Task details: Apart from the images, reproduce all of the data word for word.

Source data:
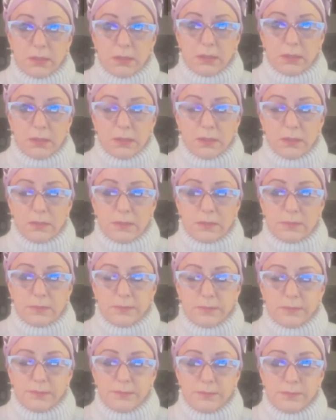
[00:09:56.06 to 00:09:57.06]

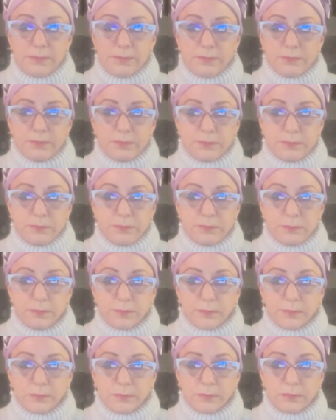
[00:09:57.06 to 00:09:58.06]

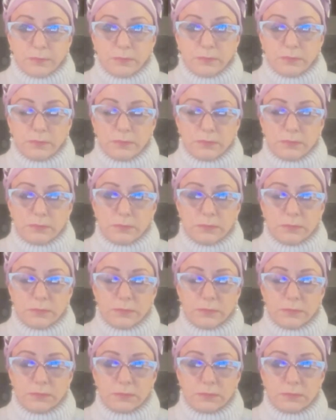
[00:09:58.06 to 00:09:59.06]

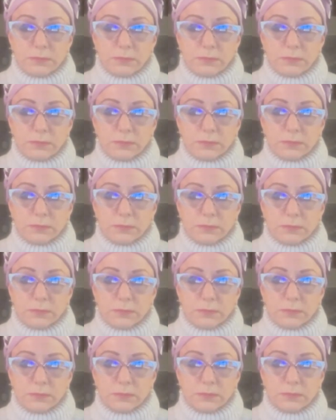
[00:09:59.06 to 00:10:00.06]

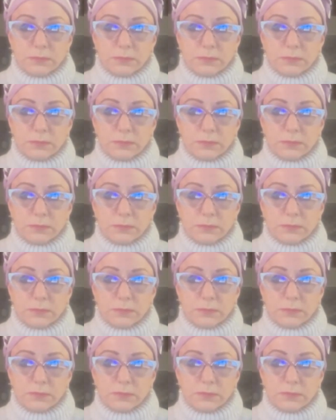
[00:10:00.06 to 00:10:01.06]

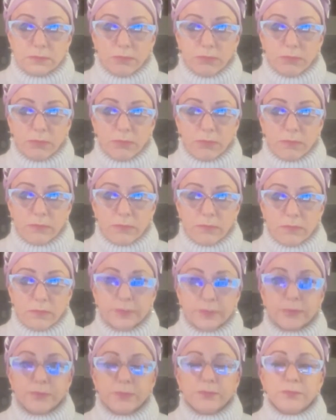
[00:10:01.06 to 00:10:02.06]

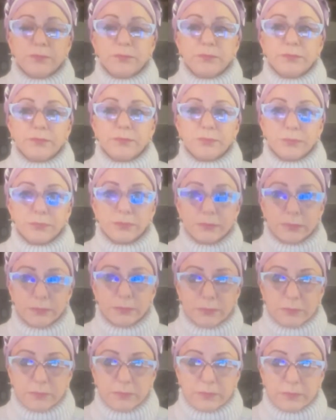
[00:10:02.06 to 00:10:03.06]

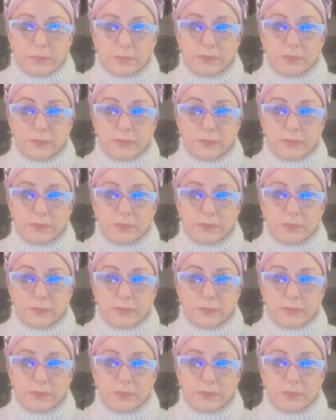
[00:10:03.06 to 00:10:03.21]
(not speaking)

Result below:
[00:09:56.06 to 00:09:57.06]

[00:09:57.06 to 00:09:58.06]

[00:09:58.06 to 00:09:59.06]

[00:09:59.06 to 00:10:00.06]

[00:10:00.06 to 00:10:01.06]

[00:10:01.06 to 00:10:02.06]

[00:10:02.06 to 00:10:03.06]

[00:10:03.06 to 00:10:03.21]
(not speaking)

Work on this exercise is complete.